• **What to produce**:
Reproduce the data below exactly. Skip the pictures.

• **Data to process**:
——————
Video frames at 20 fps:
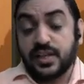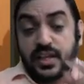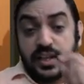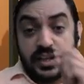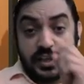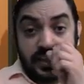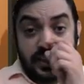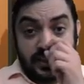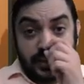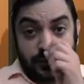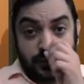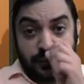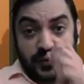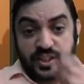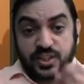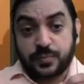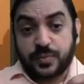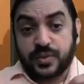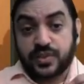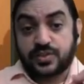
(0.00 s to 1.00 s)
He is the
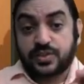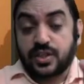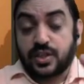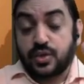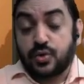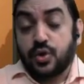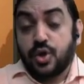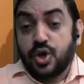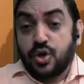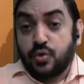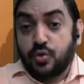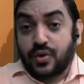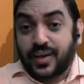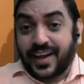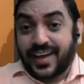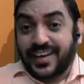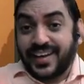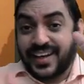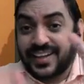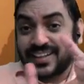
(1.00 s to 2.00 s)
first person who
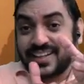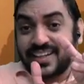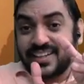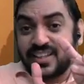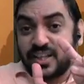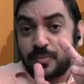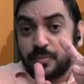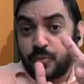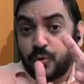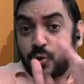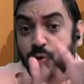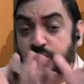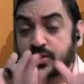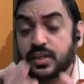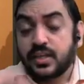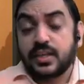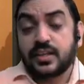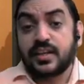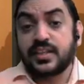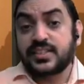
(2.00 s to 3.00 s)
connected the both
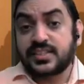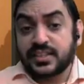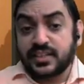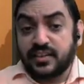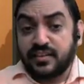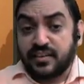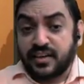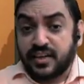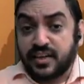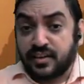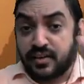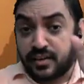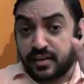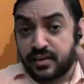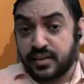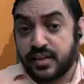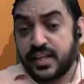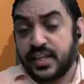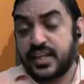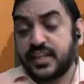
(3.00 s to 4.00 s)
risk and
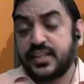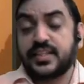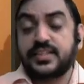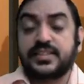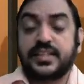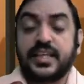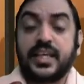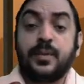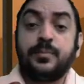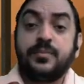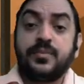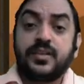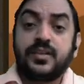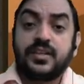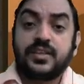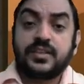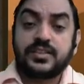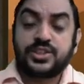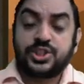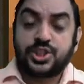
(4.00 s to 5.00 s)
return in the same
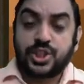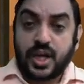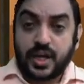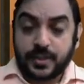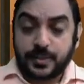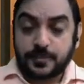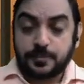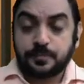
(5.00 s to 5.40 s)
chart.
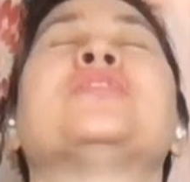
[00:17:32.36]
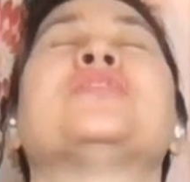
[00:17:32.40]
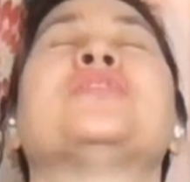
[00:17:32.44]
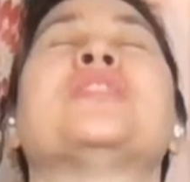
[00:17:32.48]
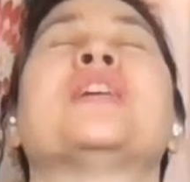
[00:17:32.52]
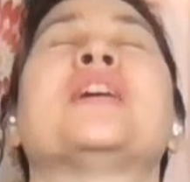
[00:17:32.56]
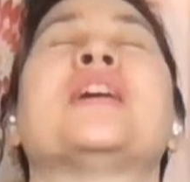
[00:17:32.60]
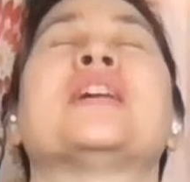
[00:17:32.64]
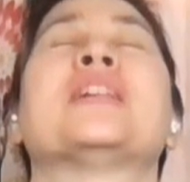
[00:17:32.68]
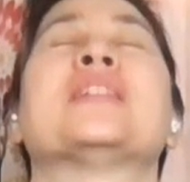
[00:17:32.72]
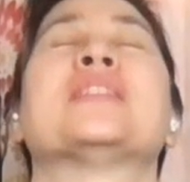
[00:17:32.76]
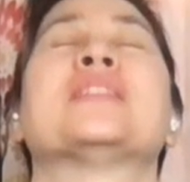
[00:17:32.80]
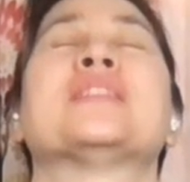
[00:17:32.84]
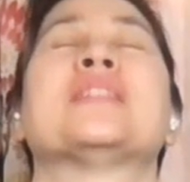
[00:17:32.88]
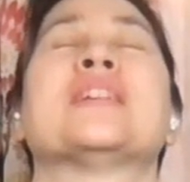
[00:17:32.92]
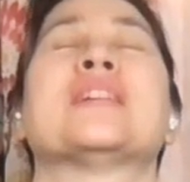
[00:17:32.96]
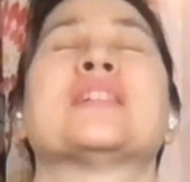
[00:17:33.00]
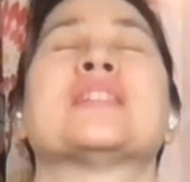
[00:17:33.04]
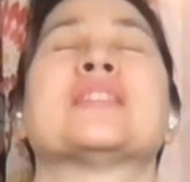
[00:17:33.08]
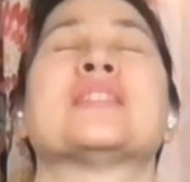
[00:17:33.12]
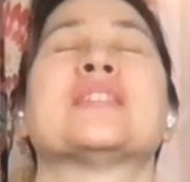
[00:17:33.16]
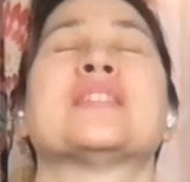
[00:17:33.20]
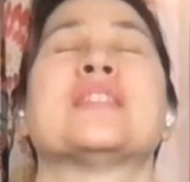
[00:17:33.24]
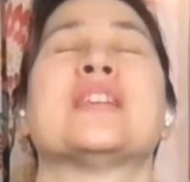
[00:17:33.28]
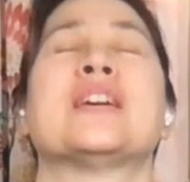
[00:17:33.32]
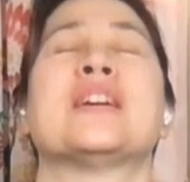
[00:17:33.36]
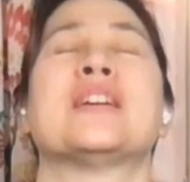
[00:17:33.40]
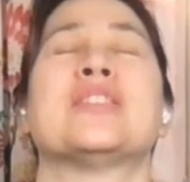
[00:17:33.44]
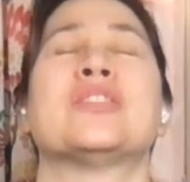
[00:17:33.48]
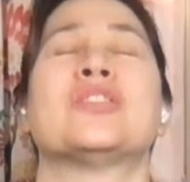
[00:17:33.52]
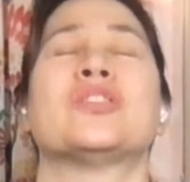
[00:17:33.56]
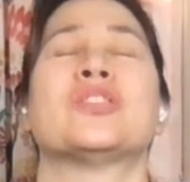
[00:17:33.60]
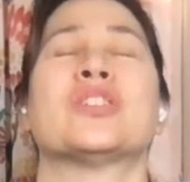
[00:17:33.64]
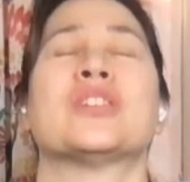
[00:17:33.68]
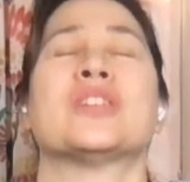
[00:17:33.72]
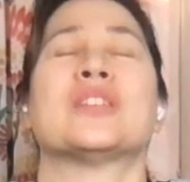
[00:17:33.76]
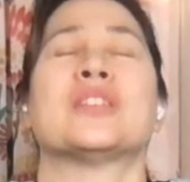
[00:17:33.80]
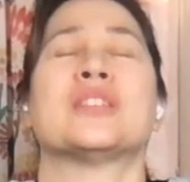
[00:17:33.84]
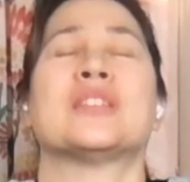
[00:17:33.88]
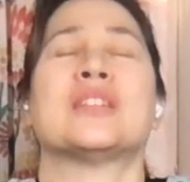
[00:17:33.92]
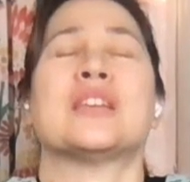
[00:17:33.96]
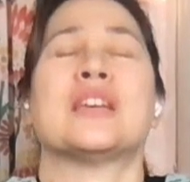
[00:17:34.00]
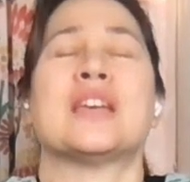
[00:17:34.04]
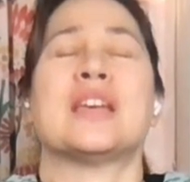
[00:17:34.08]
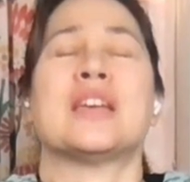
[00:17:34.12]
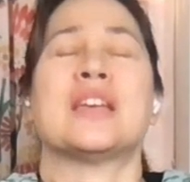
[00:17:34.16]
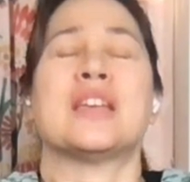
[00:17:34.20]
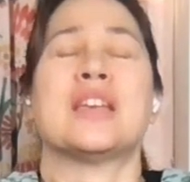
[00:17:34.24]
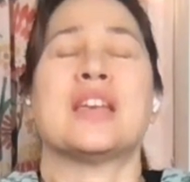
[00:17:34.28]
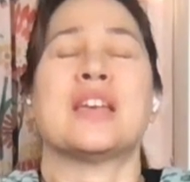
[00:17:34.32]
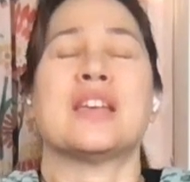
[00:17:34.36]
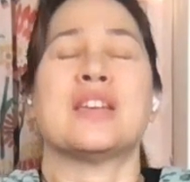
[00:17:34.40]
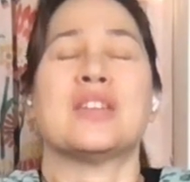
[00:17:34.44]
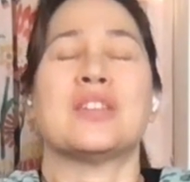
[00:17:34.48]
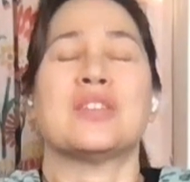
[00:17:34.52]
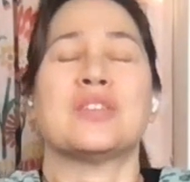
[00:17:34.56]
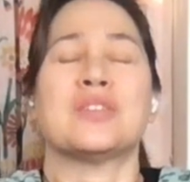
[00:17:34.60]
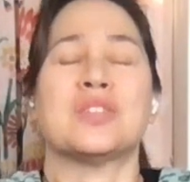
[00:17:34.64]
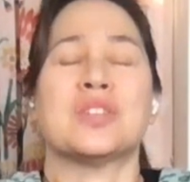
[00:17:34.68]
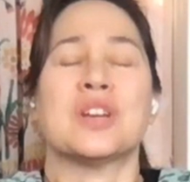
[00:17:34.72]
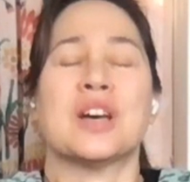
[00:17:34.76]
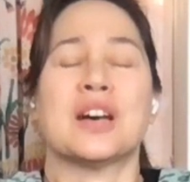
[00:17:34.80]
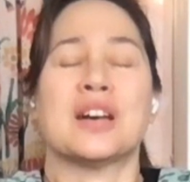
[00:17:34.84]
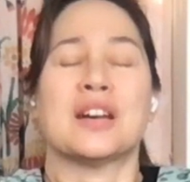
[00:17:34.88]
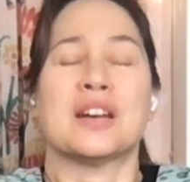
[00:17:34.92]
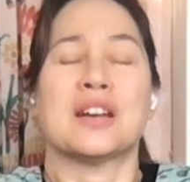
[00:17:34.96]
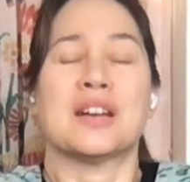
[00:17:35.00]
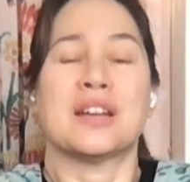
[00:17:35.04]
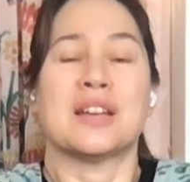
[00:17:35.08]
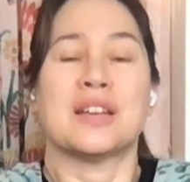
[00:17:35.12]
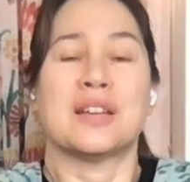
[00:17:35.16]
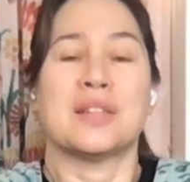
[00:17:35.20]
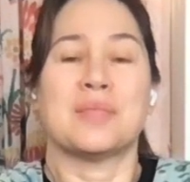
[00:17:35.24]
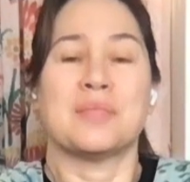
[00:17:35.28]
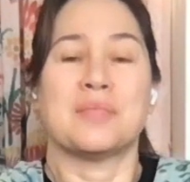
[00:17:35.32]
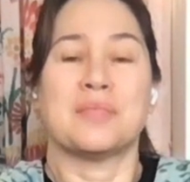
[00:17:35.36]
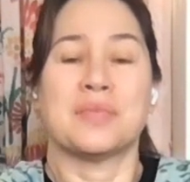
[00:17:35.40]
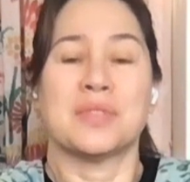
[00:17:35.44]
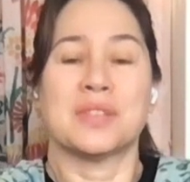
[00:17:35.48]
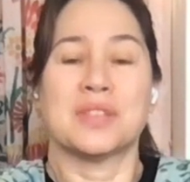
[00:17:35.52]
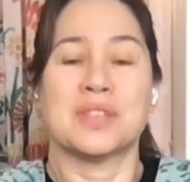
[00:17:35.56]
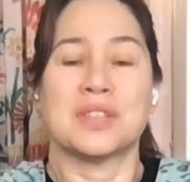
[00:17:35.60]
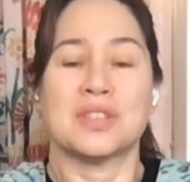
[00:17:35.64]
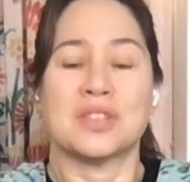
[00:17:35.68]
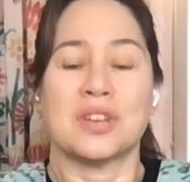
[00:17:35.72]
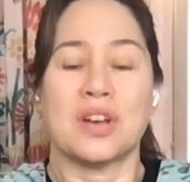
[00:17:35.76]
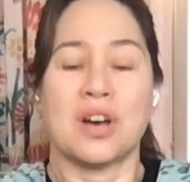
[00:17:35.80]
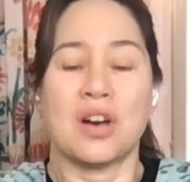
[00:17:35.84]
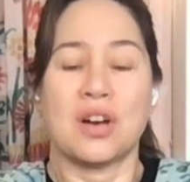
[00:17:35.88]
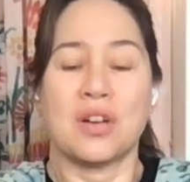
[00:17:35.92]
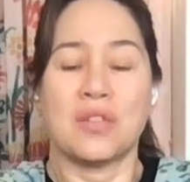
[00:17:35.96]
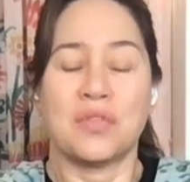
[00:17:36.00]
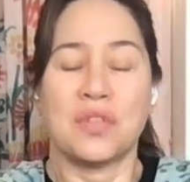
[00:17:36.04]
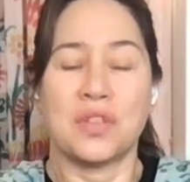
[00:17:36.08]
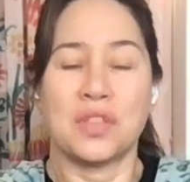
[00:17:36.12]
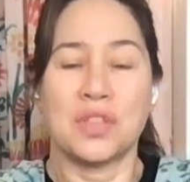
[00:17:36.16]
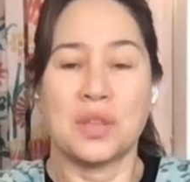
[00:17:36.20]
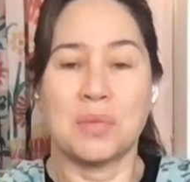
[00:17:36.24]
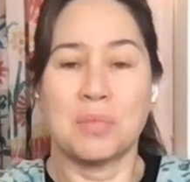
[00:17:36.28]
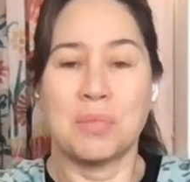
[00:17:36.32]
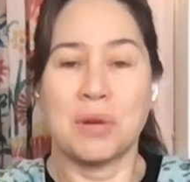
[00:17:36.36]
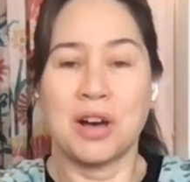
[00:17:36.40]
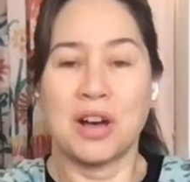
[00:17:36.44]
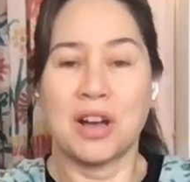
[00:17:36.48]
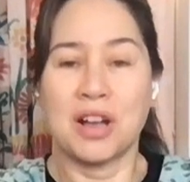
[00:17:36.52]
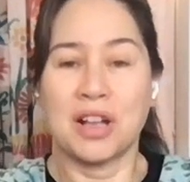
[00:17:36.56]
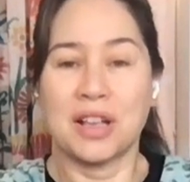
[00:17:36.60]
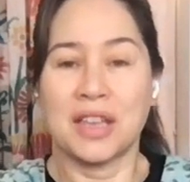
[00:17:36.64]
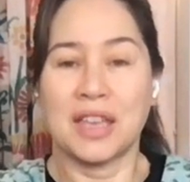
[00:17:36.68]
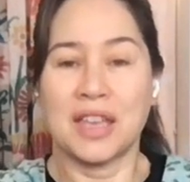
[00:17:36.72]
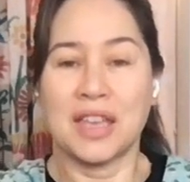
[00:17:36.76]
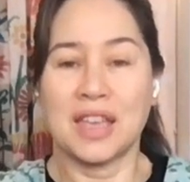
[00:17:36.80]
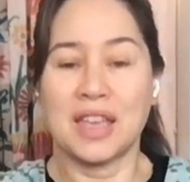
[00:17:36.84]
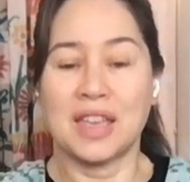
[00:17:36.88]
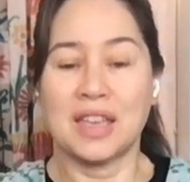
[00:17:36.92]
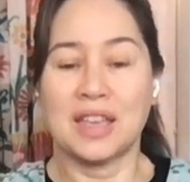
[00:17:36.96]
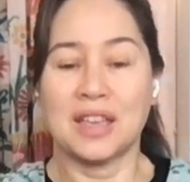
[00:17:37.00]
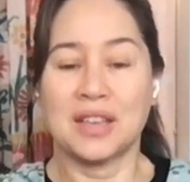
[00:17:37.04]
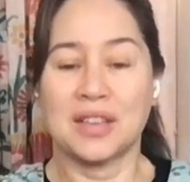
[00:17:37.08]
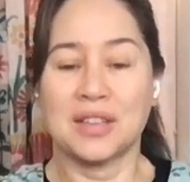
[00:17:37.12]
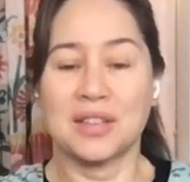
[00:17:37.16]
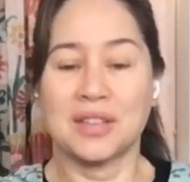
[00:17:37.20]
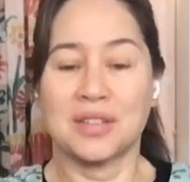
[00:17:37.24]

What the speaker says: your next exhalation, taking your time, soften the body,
——————
• **Result**:
Video frames at 20 fps:
(0.00 s to 1.00 s)
He is the
(1.00 s to 2.00 s)
first person who
(2.00 s to 3.00 s)
connected the both
(3.00 s to 4.00 s)
risk and
(4.00 s to 5.00 s)
return in the same
(5.00 s to 5.40 s)
chart.
[00:17:32.36]
[00:17:32.40]
[00:17:32.44]
[00:17:32.48]
[00:17:32.52]
[00:17:32.56]
[00:17:32.60]
[00:17:32.64]
[00:17:32.68]
[00:17:32.72]
[00:17:32.76]
[00:17:32.80]
[00:17:32.84]
[00:17:32.88]
[00:17:32.92]
[00:17:32.96]
[00:17:33.00]
[00:17:33.04]
[00:17:33.08]
[00:17:33.12]
[00:17:33.16]
[00:17:33.20]
[00:17:33.24]
[00:17:33.28]
[00:17:33.32]
[00:17:33.36]
[00:17:33.40]
[00:17:33.44]
[00:17:33.48]
[00:17:33.52]
[00:17:33.56]
[00:17:33.60]
[00:17:33.64]
[00:17:33.68]
[00:17:33.72]
[00:17:33.76]
[00:17:33.80]
[00:17:33.84]
[00:17:33.88]
[00:17:33.92]
[00:17:33.96]
[00:17:34.00]
[00:17:34.04]
[00:17:34.08]
[00:17:34.12]
[00:17:34.16]
[00:17:34.20]
[00:17:34.24]
[00:17:34.28]
[00:17:34.32]
[00:17:34.36]
[00:17:34.40]
[00:17:34.44]
[00:17:34.48]
[00:17:34.52]
[00:17:34.56]
[00:17:34.60]
[00:17:34.64]
[00:17:34.68]
[00:17:34.72]
[00:17:34.76]
[00:17:34.80]
[00:17:34.84]
[00:17:34.88]
[00:17:34.92]
[00:17:34.96]
[00:17:35.00]
[00:17:35.04]
[00:17:35.08]
[00:17:35.12]
[00:17:35.16]
[00:17:35.20]
[00:17:35.24]
[00:17:35.28]
[00:17:35.32]
[00:17:35.36]
[00:17:35.40]
[00:17:35.44]
[00:17:35.48]
[00:17:35.52]
[00:17:35.56]
[00:17:35.60]
[00:17:35.64]
[00:17:35.68]
[00:17:35.72]
[00:17:35.76]
[00:17:35.80]
[00:17:35.84]
[00:17:35.88]
[00:17:35.92]
[00:17:35.96]
[00:17:36.00]
[00:17:36.04]
[00:17:36.08]
[00:17:36.12]
[00:17:36.16]
[00:17:36.20]
[00:17:36.24]
[00:17:36.28]
[00:17:36.32]
[00:17:36.36]
[00:17:36.40]
[00:17:36.44]
[00:17:36.48]
[00:17:36.52]
[00:17:36.56]
[00:17:36.60]
[00:17:36.64]
[00:17:36.68]
[00:17:36.72]
[00:17:36.76]
[00:17:36.80]
[00:17:36.84]
[00:17:36.88]
[00:17:36.92]
[00:17:36.96]
[00:17:37.00]
[00:17:37.04]
[00:17:37.08]
[00:17:37.12]
[00:17:37.16]
[00:17:37.20]
[00:17:37.24]

What the speaker says: your next exhalation, taking your time, soften the body,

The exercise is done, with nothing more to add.